Engagement / Hot Topics
Game On: Q&A with Dave Aicken
- 19th January
- Neha Kale 15
In 2012, gamification will shed its buzzword status and become a bona fide part of the marketing mix. Dave Aicken, CEO of Centryc shows you how to get your game on.
Gamification has fast become a buzzword for businesses. What would you identify as the first steps for taking an ROI-driven approach to gamification?
The end objective should always be customer engagement and creating a compelling reason to engage rather than a specific technique or tactic. Realising that a ‘like’ on Facebook isn’t the be all and end all of engagement helps to frame your approach.

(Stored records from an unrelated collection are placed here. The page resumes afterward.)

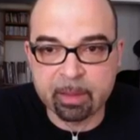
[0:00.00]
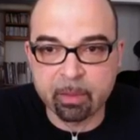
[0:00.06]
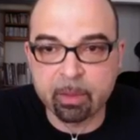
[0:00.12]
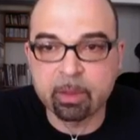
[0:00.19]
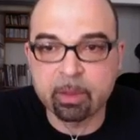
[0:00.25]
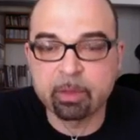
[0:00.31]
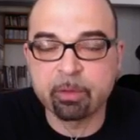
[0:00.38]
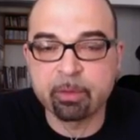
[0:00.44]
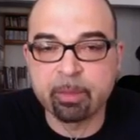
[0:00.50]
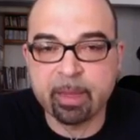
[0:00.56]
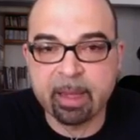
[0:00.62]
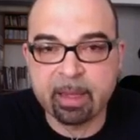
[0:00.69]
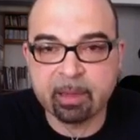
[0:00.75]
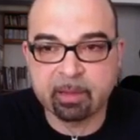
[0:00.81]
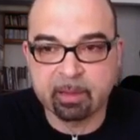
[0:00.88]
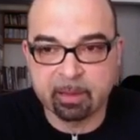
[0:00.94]
order to
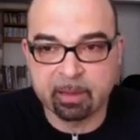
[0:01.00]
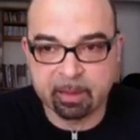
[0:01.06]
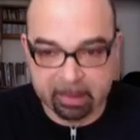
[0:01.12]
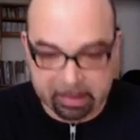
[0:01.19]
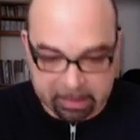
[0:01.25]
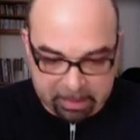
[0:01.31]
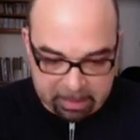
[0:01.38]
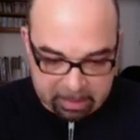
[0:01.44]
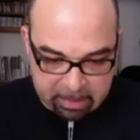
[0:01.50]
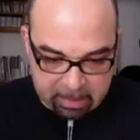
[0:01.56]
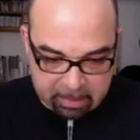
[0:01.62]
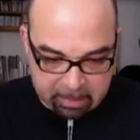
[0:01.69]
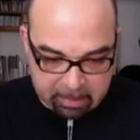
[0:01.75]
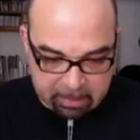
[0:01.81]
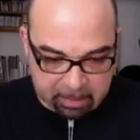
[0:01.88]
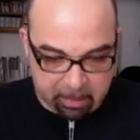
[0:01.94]
make
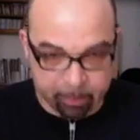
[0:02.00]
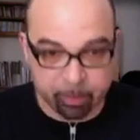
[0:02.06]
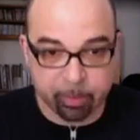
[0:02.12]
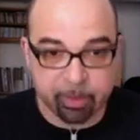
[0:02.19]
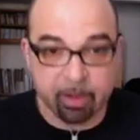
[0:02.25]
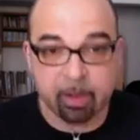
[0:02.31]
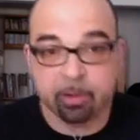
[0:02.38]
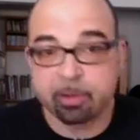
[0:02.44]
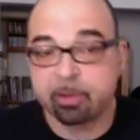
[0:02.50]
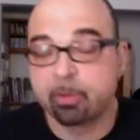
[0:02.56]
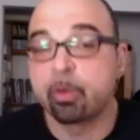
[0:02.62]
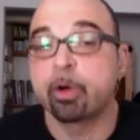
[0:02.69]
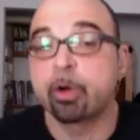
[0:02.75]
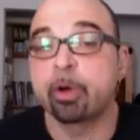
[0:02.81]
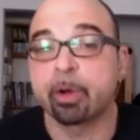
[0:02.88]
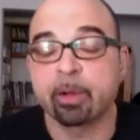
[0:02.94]
a production
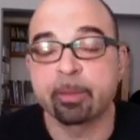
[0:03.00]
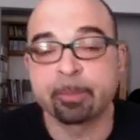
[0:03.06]
work.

Once you’ve shaken off the buzzword hype, the first step is to put in place mechanisms for the customer and the brand – to allow customers to register and to allow the brand to interact with customers in real time via one or more channels. The most compelling ‘game’ is where both brand and customer benefit so ‘push’ initiatives tend to have declining returns as customers become more game-savvy. Engagement has to be two-way to build a real brand connection and ultimately ROI.
How important do you think real-time initiatives are becoming to the future of customer engagement?
Real–time is critical. The level of engagement is directly related to the customer’s ability to share the experience they are having, while it is happening. Feedback from friends, as well as the program operator (or brand), in real time has huge potential to heighten the evolving experience while positively influencing advocacy, spend and retention.
What would you identify as the most useful metrics for tracking and measuring customer engagement and how can businesses use these to tailor a more effective marketing strategy?
We measure engagement via multi-channel interactions and have seen interaction level translate into a positive sales trend. Real-time tracking and measurement also means your can test the success of complex triggered offers delivered via any channel and adjust instantly based on live feedback. The way customers behave as individuals and in groups is the most powerful metric you can get. Once you know what people are doing, you can then test, tweak and tailor your incentives to maximize response in terms of uptake, up-sell and the propensity of your customers to share their experience with other potential customers.
What are your top tips for a business looking to introduce gamification to its marketing mix?
- Get your strategy right first and make sure gamification can deliver a worthwhile benefit to the customer and the business
- Give your customers the tools to share their experience with others both at the venue with them, and those elsewhere.
- Harness the power of collaboration. People love to work together and group success is far sweeter than individual.
- Build in customer achievement recognition.
- Reinforce positive behaviours with appropriate rewards.
- Build in the mechanisms to leverage the gamification data stream in the rest of the business.